In a June 5, 2026 opinion column, Colombian outlet Semana reported that 84% of companies have seen employees using unauthorized AI tools, a phenomenon dubbed "shadow AI." The piece highlights new regional data presented at the Spark 2026 event in Bogotá and argues that unchecked AI use is expanding attack surfaces faster than corporate security teams can respond.
This article aggregates reporting from 1 news source. The TL;DR is AI-generated from original reporting. Race to AGI's analysis provides editorial context on implications for AGI development.

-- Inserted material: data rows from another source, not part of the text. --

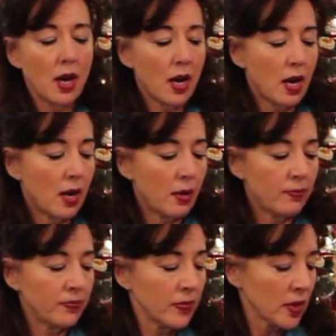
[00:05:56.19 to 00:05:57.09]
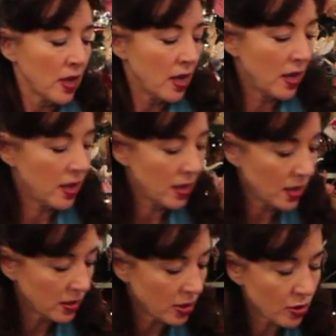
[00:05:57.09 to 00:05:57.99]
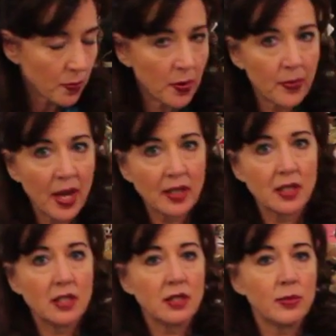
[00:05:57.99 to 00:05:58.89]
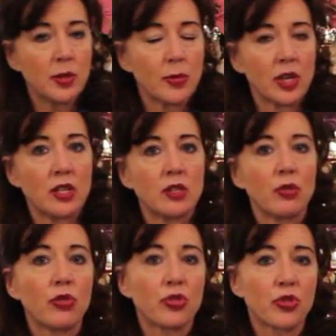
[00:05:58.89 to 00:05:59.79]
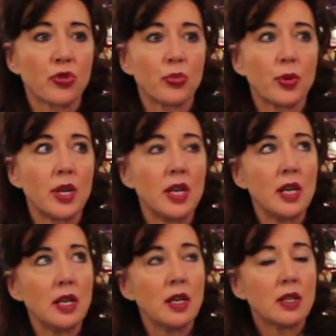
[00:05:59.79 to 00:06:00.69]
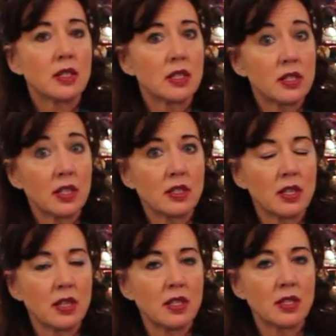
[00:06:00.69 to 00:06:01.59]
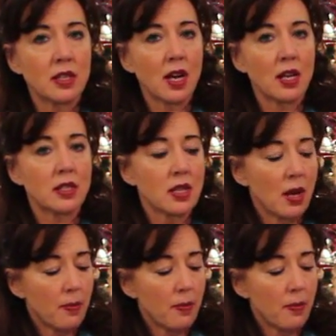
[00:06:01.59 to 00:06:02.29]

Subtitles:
And the triple magnesium, you want to do 3 to 6 of these a nightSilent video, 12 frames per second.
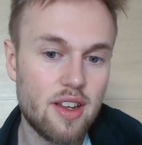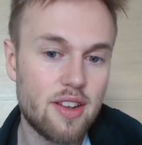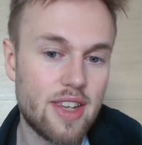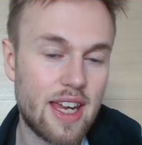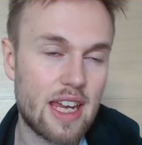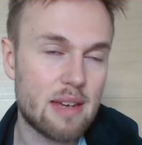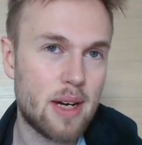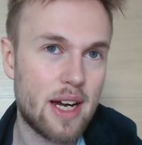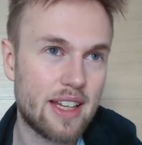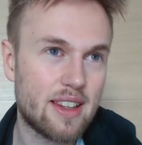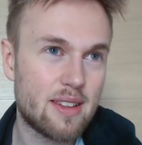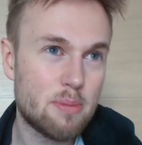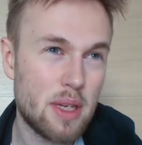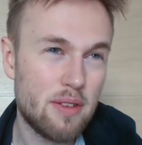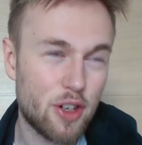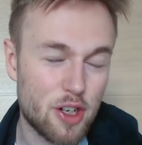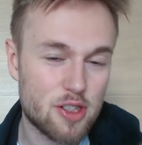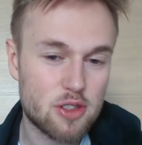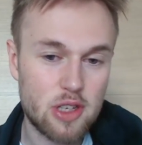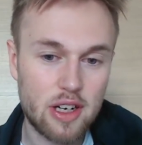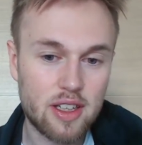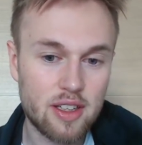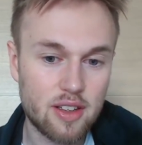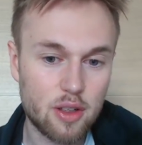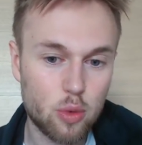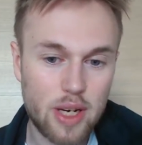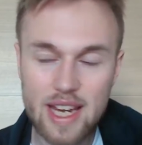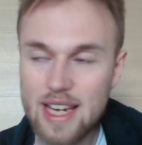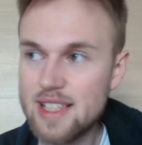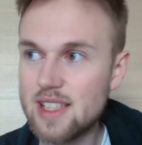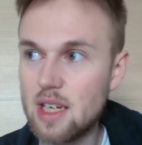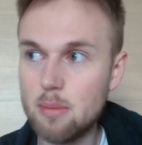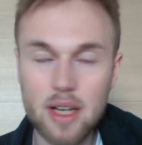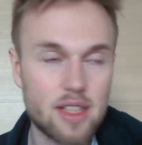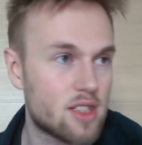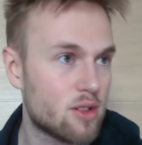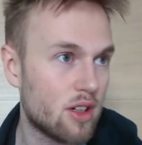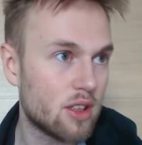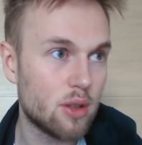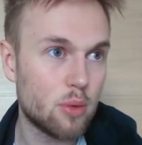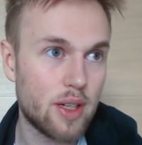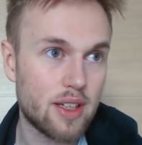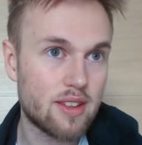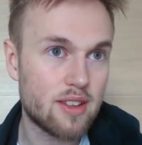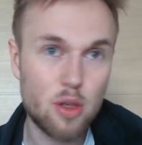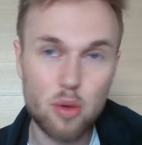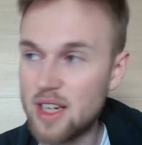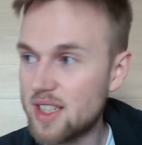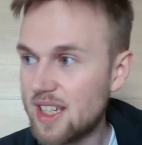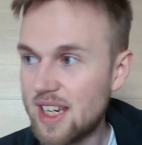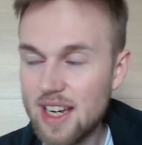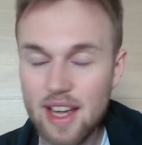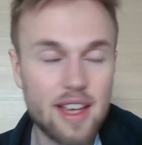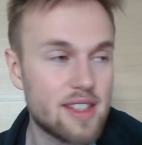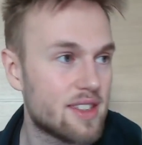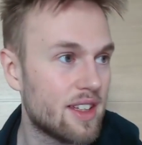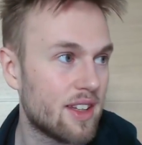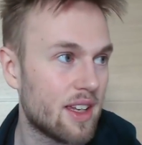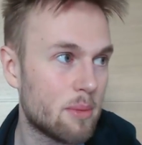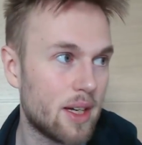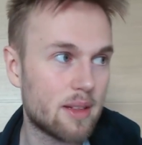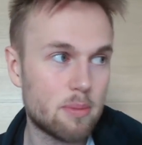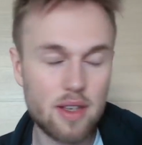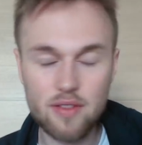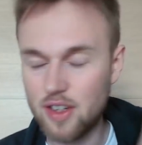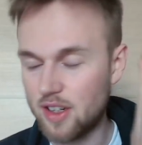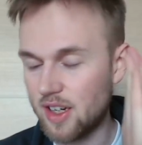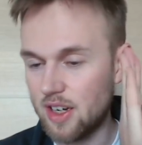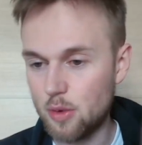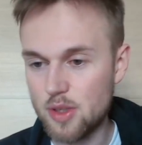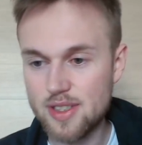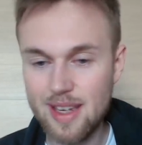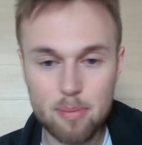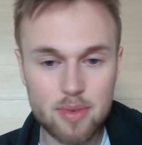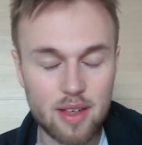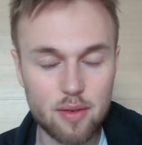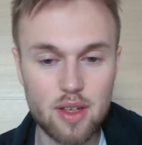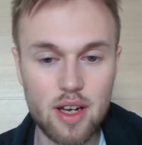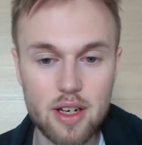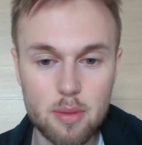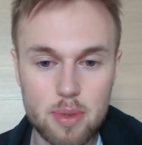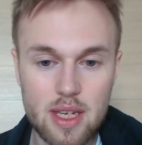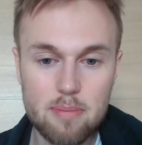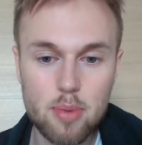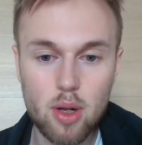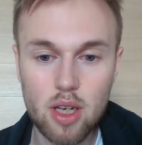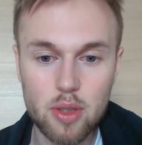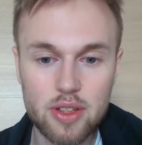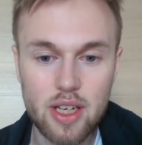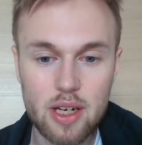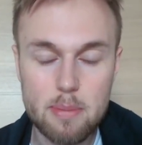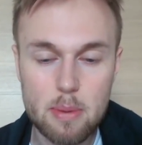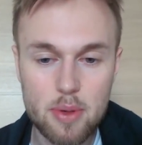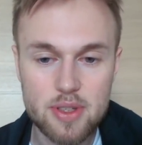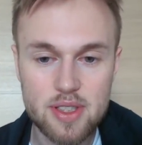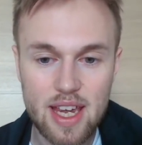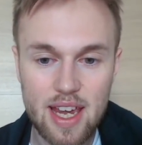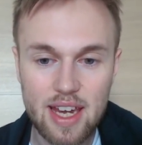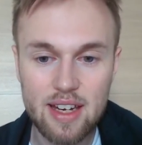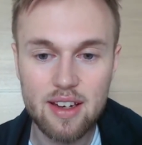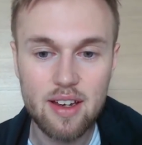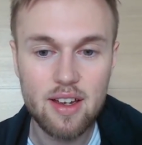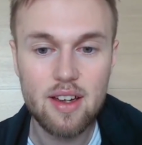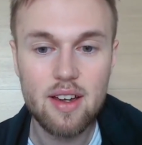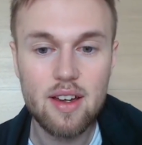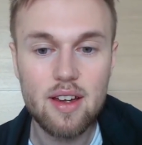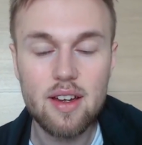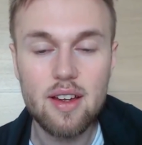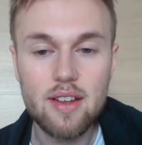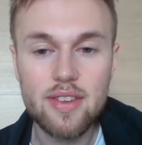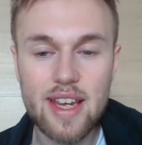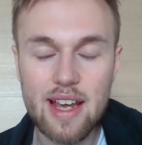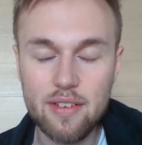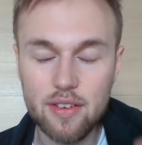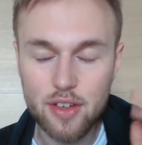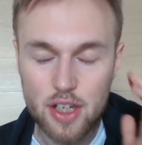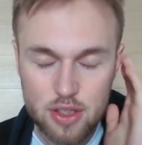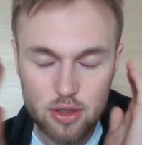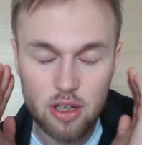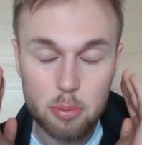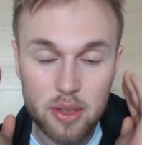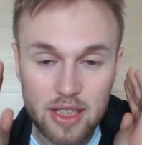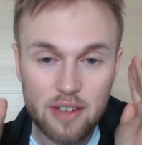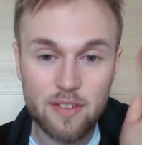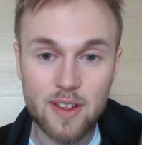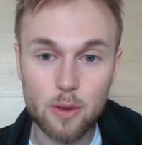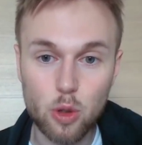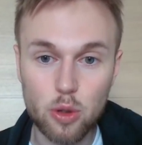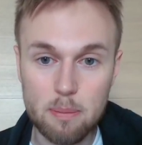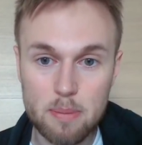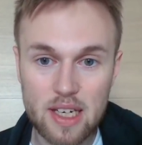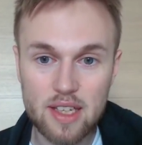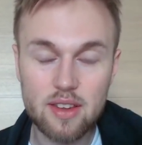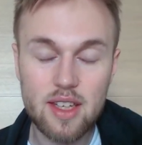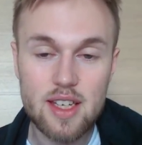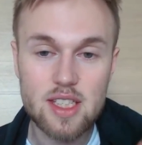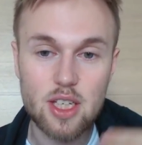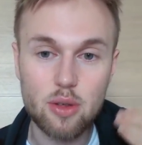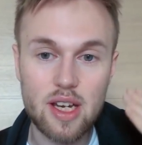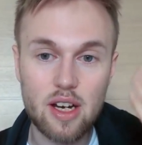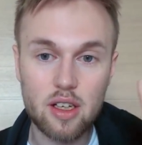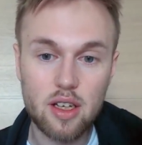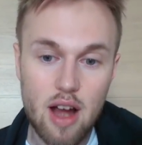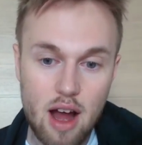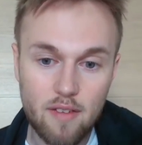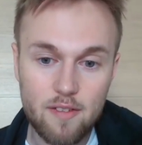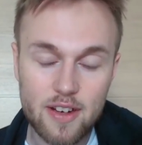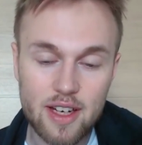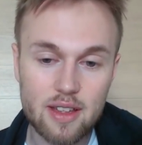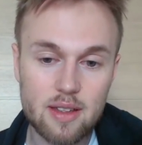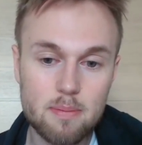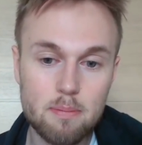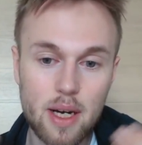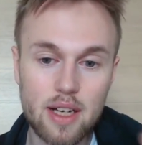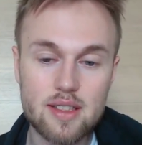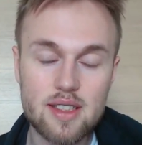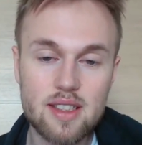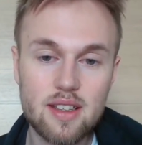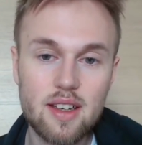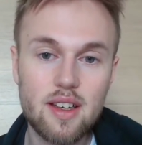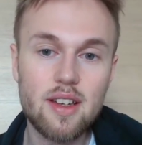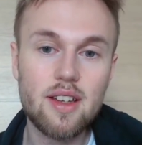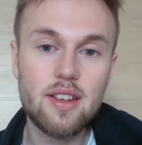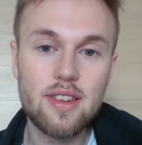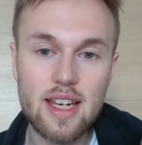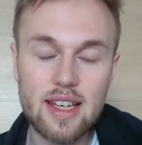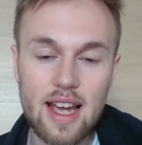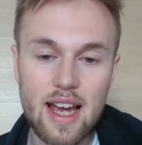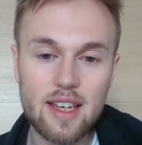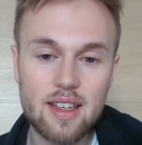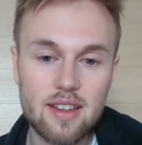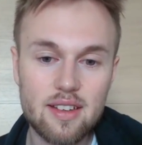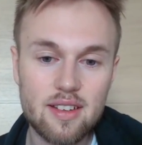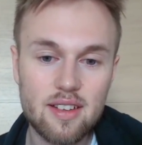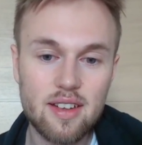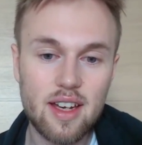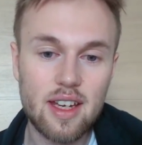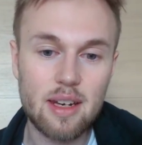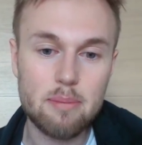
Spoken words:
They might be very stuck in their ways. They might struggle with new ideas, and they might be very unreceptive to other people and what other people say. They have a very strong belief in their own abilities, so they are confident, but they lack an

Semana’s column puts a Latin American lens on a global issue: AI adoption is no longer something central IT rolls out; it’s something employees quietly bring in. Shadow AI—staff pasting source code or customer data into consumer tools without approval—means that organizations are already running on AI long before they have monitoring, governance, or legal frameworks in place. The piece ties this to recent incidents like Meta’s AI support bot being socially engineered into account takeovers, underscoring that the weak link is not just model vulnerability but how humans route sensitive processes through opaque systems. For the AGI race, this is a reminder that capability deployment is outpacing institutional adaptation everywhere, not just in Silicon Valley or Beijing. As companies in markets like Colombia, Mexico and Brazil lean on off‑the‑shelf AI to stay competitive, they are inadvertently stress‑testing real‑world failure modes and data‑leak pathways at scale. That will create demand for local security vendors, policy responses, and eventually regional AI infrastructure that promises more control than global, US‑centric tools.